The civilians weren’t armed. But at least in the areas I saw, the people worked closely with the rebels. At night young rebel fighters would come to the compound where I was staying and give local aid workers photos of children and other villagers who had been killed in indiscriminate bombing runs. The aid workers would then use their satellite transmitters to get the images out to the world. A new generation of Lost Boys is now appearing as parents send their children to make the harrowing journey to refugee camps far from the mountains.

This winter the Sudanese introduced a new weapon to the Nuba conflict: Chinese-made, medium-range Weishi rockets, which fly at three thousand miles per hour and are difficult to aim accurately. The Sudanese military simply fires a battery of them at a village from twenty-five miles away, and since the rockets fly so fast, by the time the villagers hear them, it is too late.

I don’t see how there can be a quick solution for the two Sudans. Both are facing crippling internal troubles—the north has to reckon with simultaneous insurgencies in Darfur, the Nuba Mountains, and Blue Nile, and the south has its hands full with ethnic militias that have killed thousands of people in the past couple of years, laying bare the weakness of its ethnically divided security forces.
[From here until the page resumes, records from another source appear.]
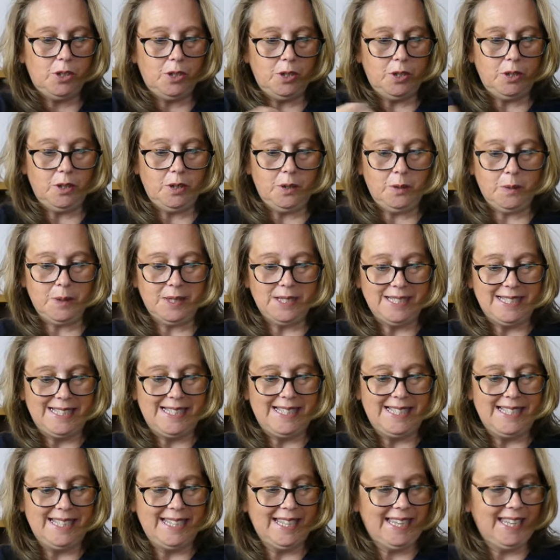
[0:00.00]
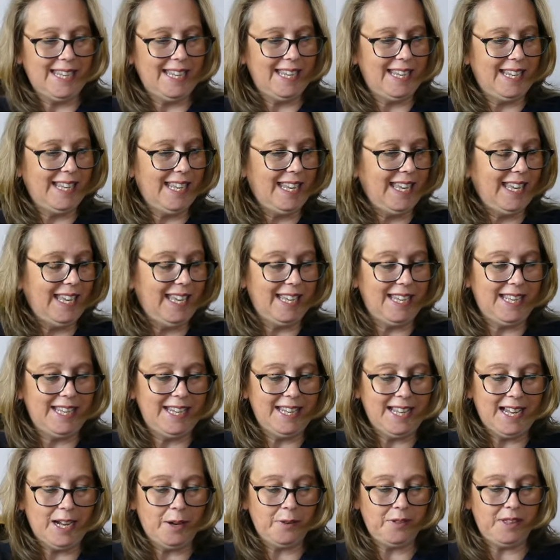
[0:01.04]
to dig in here.
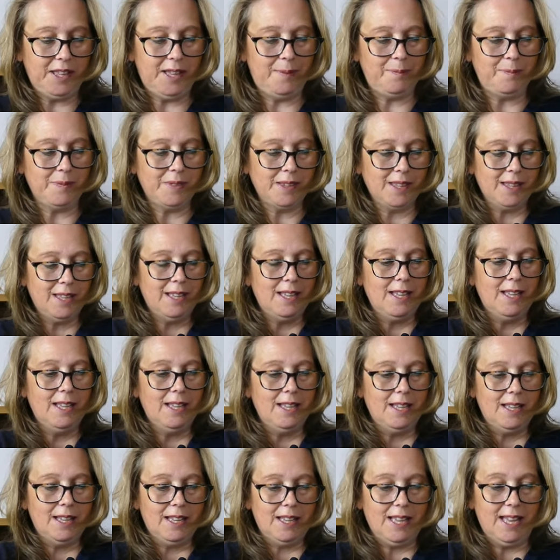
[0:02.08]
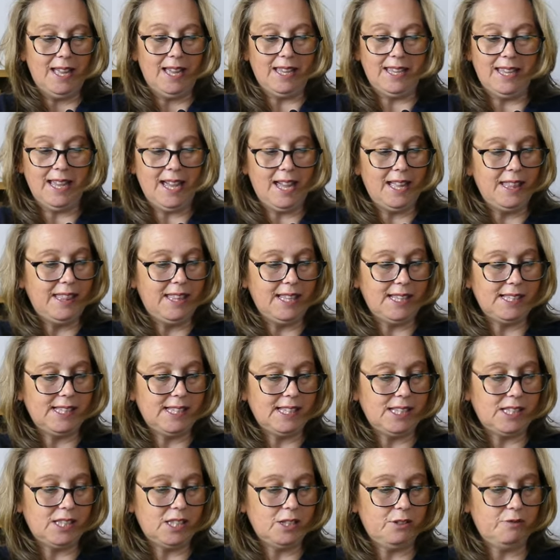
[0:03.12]
Now then, again,
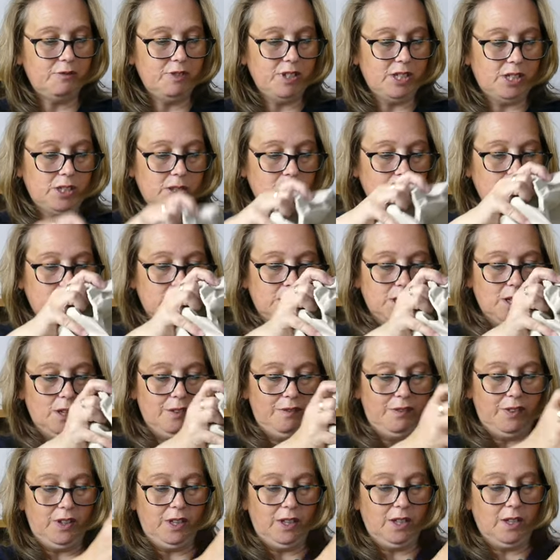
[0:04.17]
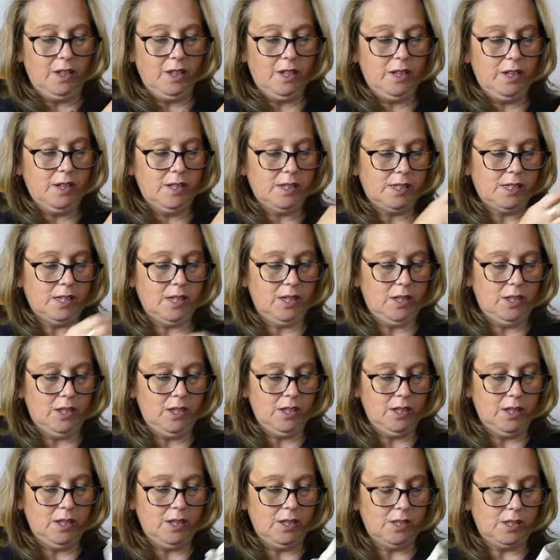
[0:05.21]
this is the result of years and
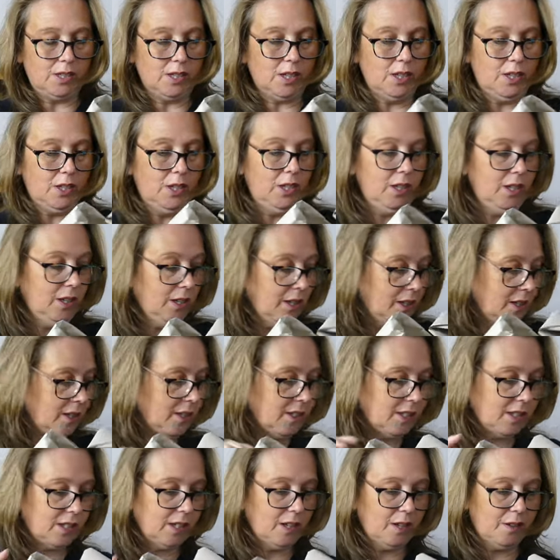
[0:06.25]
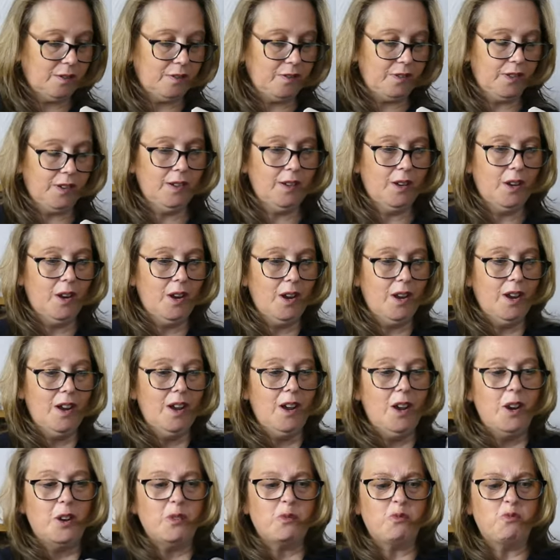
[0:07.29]
years and years of
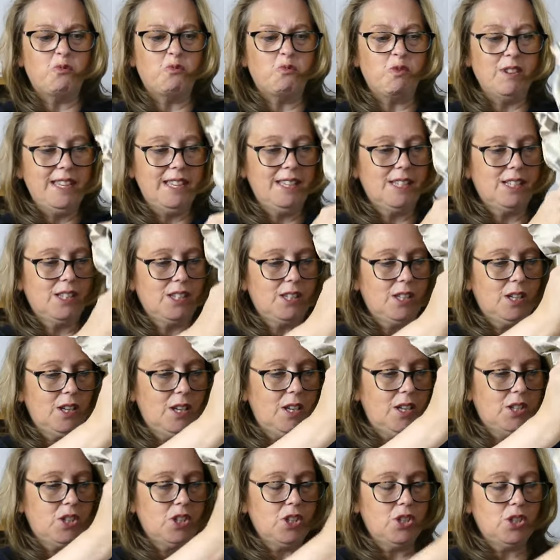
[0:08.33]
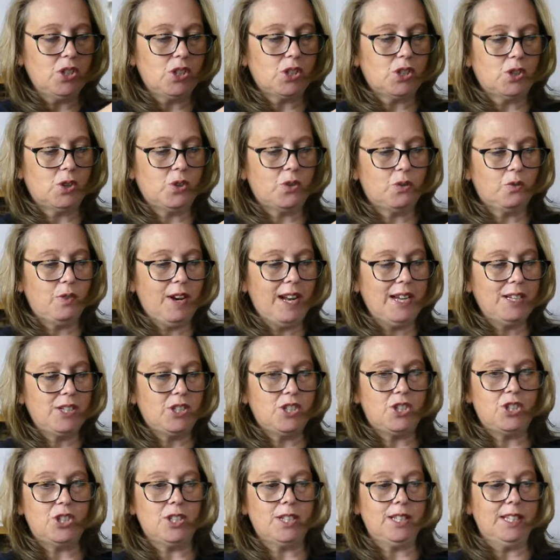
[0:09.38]
research. You just
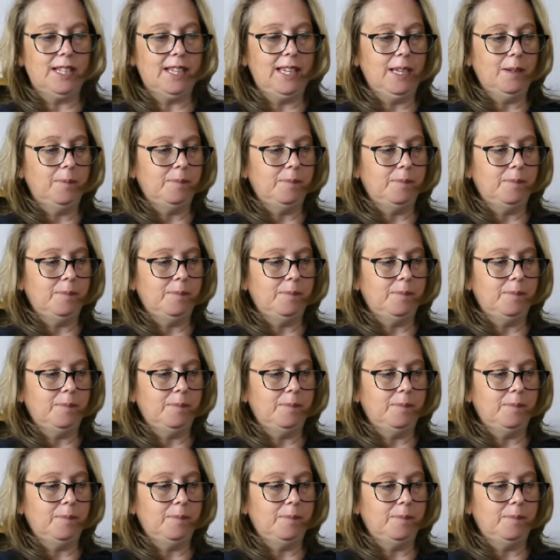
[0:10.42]
gradually,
At the same time, the enmity between north and south has paralyzed the economies of both. The two sides should be working together to pump more oil. Sudan used to produce around 500,000 barrels per day and while most of that oil is in the south, the thousand-mile-long pipeline to export it runs through the north, to Port Sudan on the Red Sea. The mutual dependency is clear. Instead, the two sides have fallen out over how to share oil profits. The north wanted to charge more than $30 a barrel for transit fees, and the south wanted to pay around one dollar.
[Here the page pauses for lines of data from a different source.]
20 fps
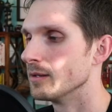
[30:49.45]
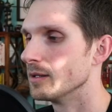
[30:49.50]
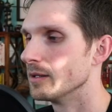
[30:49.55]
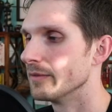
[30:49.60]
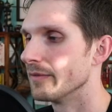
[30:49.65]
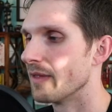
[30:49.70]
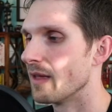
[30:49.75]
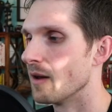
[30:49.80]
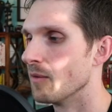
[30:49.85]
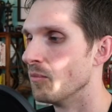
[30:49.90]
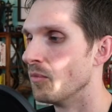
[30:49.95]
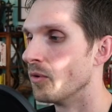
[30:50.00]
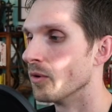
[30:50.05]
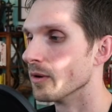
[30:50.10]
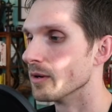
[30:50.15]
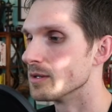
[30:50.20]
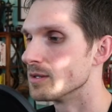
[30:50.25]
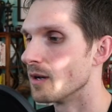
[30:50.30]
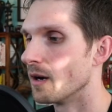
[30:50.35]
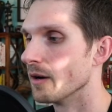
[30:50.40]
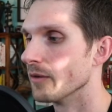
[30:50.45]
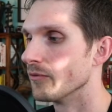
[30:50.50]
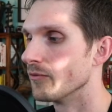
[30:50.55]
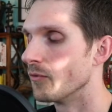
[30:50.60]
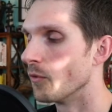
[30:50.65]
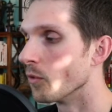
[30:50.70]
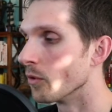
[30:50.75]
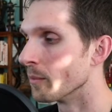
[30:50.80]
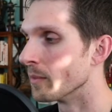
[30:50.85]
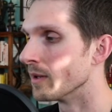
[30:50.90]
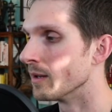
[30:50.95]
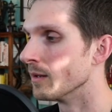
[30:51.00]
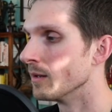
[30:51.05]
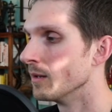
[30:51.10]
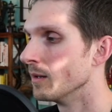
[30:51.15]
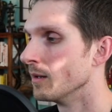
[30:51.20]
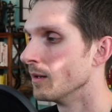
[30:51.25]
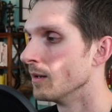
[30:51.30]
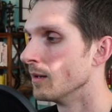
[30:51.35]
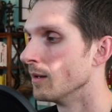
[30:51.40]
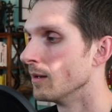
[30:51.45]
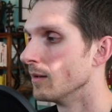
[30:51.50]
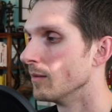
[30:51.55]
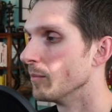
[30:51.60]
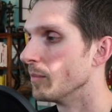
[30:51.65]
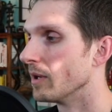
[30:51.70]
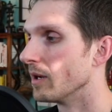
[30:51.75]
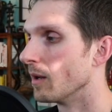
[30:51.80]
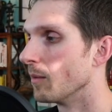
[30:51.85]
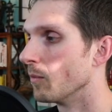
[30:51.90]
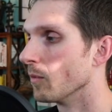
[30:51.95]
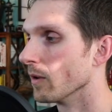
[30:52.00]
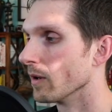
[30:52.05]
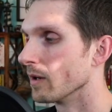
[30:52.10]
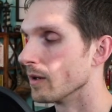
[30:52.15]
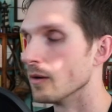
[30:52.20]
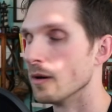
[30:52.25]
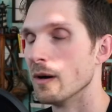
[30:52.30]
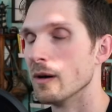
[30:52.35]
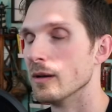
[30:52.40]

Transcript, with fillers: to live that more. It's hard for me, but I'm working yeah.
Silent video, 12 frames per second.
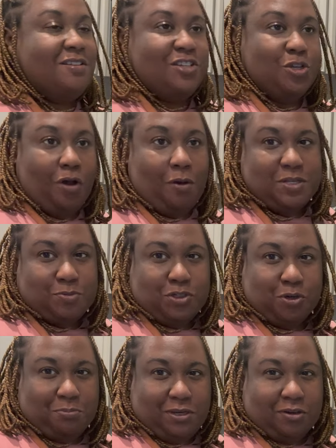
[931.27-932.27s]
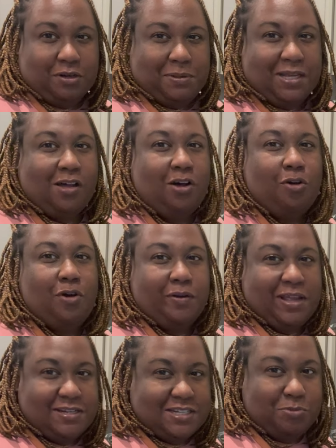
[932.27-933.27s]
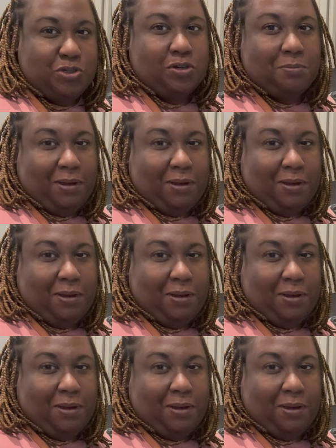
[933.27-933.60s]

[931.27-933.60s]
You always want your butter to be cold, and anytime you're doing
This winter, the north began seizing oil tankers in Port Sudan full of southern crude oil, saying the south owed it hundreds of millions of dollars. South Sudan responded by completely shutting down oil production and vowing to build a new pipeline through Kenya, which would take years, cost billions, and, not incidentally, run uphill across Kenya’s great Rift Valley, which oil experts say would add significantly to upkeep. The oil shutdown immediately set off a hard currency crisis on both sides of the border, because oil is crucial for both north and south, especially the south, which gets 98 percent of government revenue from oil sales. A World Bank official predicted that the south’s economy could soon collapse unless oil production resumes. In the north, inflation has skyrocketed and so too has urban discontent. In late June, hundreds of Sudanese poured into the streets of Khartoum and other cities, furious about inflation and demanding regime change. The government reacted like it always does: by attacking protesters with batons and arresting journalists.

But one thing that has prevented the two Sudans from completely exploding is sustained international attention. The United States, the African Union, the United Nations, and China have their own reasons for keeping the Sudans from becoming the next Somalia. Rarely does a problem become a crisis when there are so many eyes on it. It is the places we are not watching that blow up, like Darfur in 2003 (who had heard of Darfur before then?) or northern Mali just now, home to a fledgling al-Qaeda state that seemed to materialize overnight out of the desert.

With so many interested powers and observers involved, I don’t see full-fledged war between the Sudans anytime soon. Yet because of the Nuba Mountains, because of Abyei, because of the disputes over oil, and because of the weight of a poisonous history, I don’t see a prospect of lasting peace either.